Stored data:
---*---

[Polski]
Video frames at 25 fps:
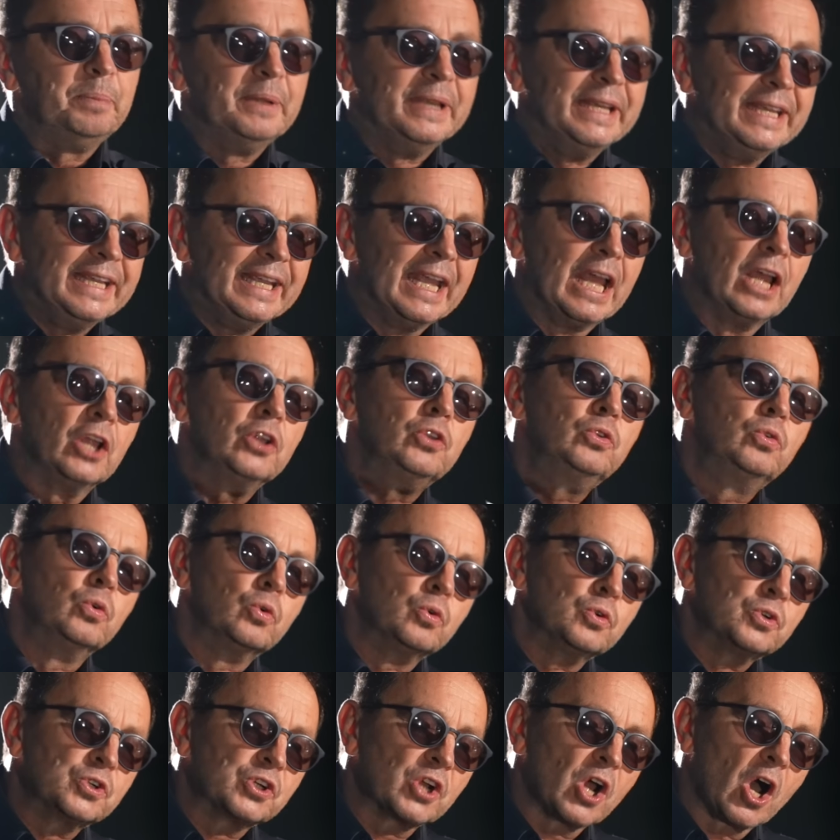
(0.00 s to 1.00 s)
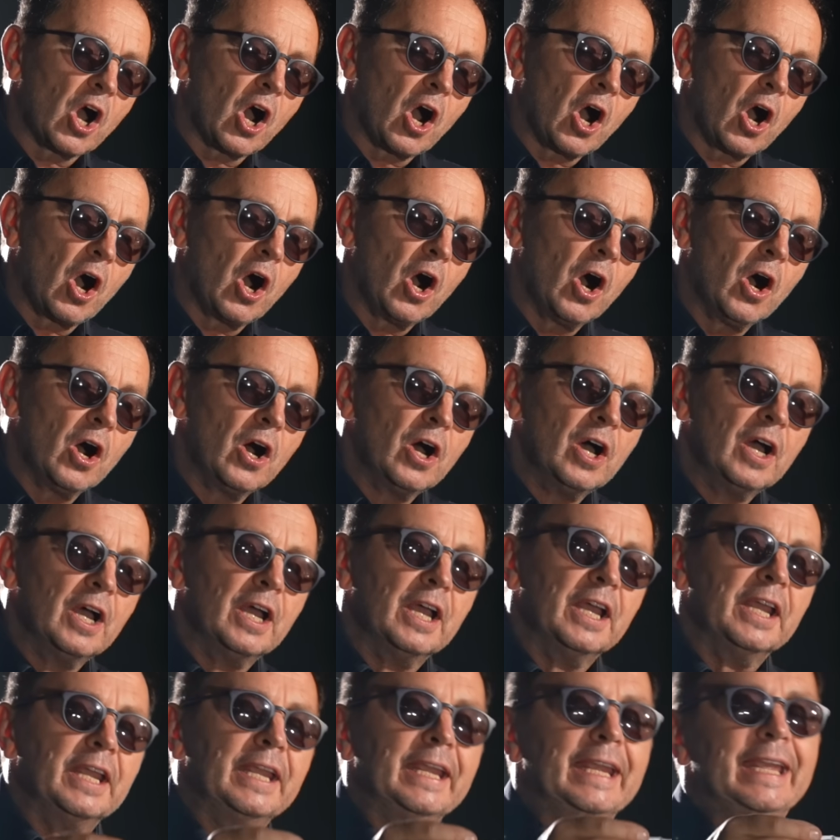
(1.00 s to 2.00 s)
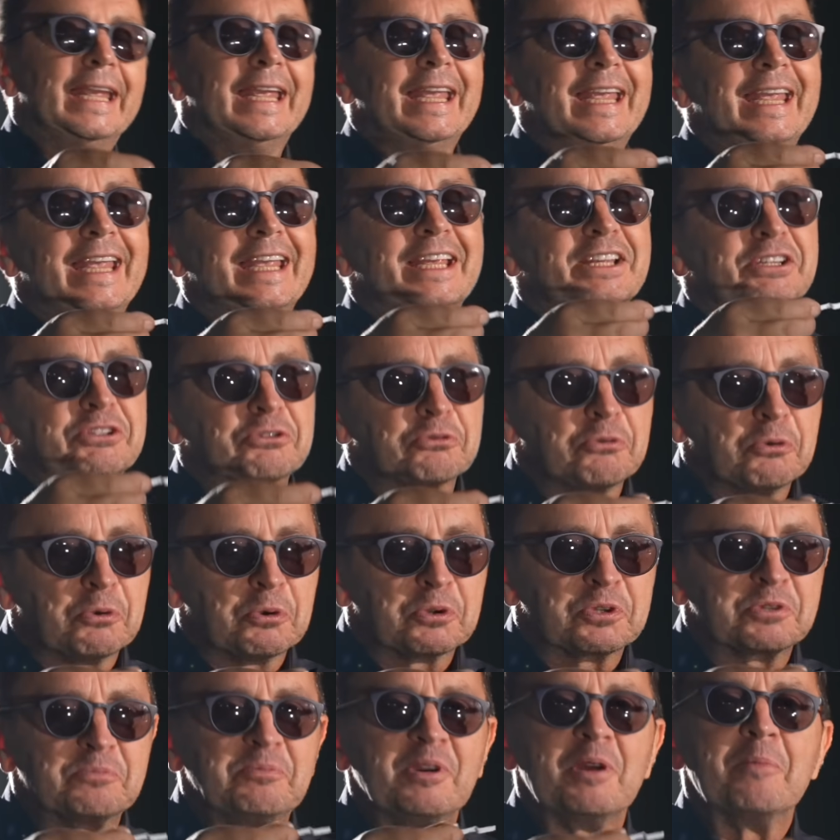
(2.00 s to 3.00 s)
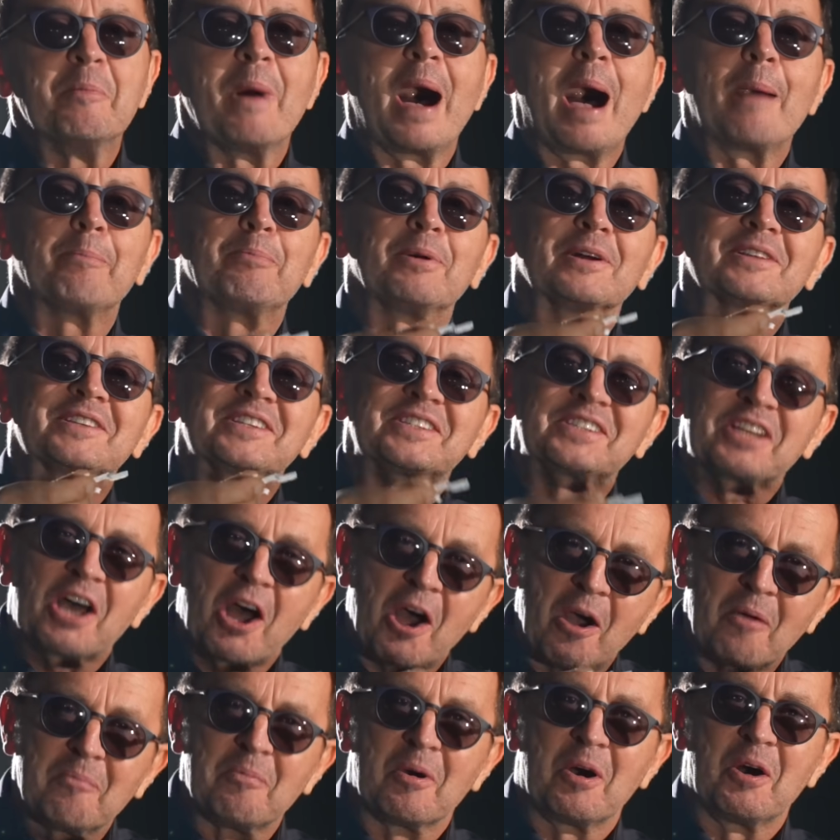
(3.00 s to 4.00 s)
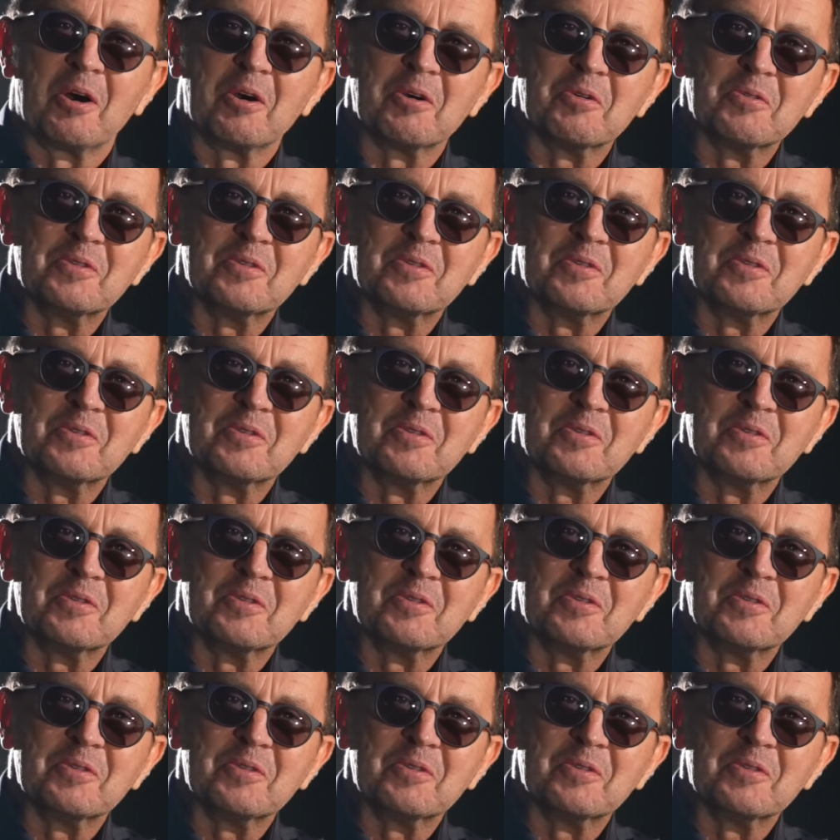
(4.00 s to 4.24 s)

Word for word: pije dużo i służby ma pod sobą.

---*---

Task to carry out: Take the line containing "(1.00 s to 2.00 s)" as the first and the last line of the records as the end. Print every line in that span exactly, leaving out pictures.

The answer:
(1.00 s to 2.00 s)
(2.00 s to 3.00 s)
(3.00 s to 4.00 s)
(4.00 s to 4.24 s)

Word for word: pije dużo i służby ma pod sobą.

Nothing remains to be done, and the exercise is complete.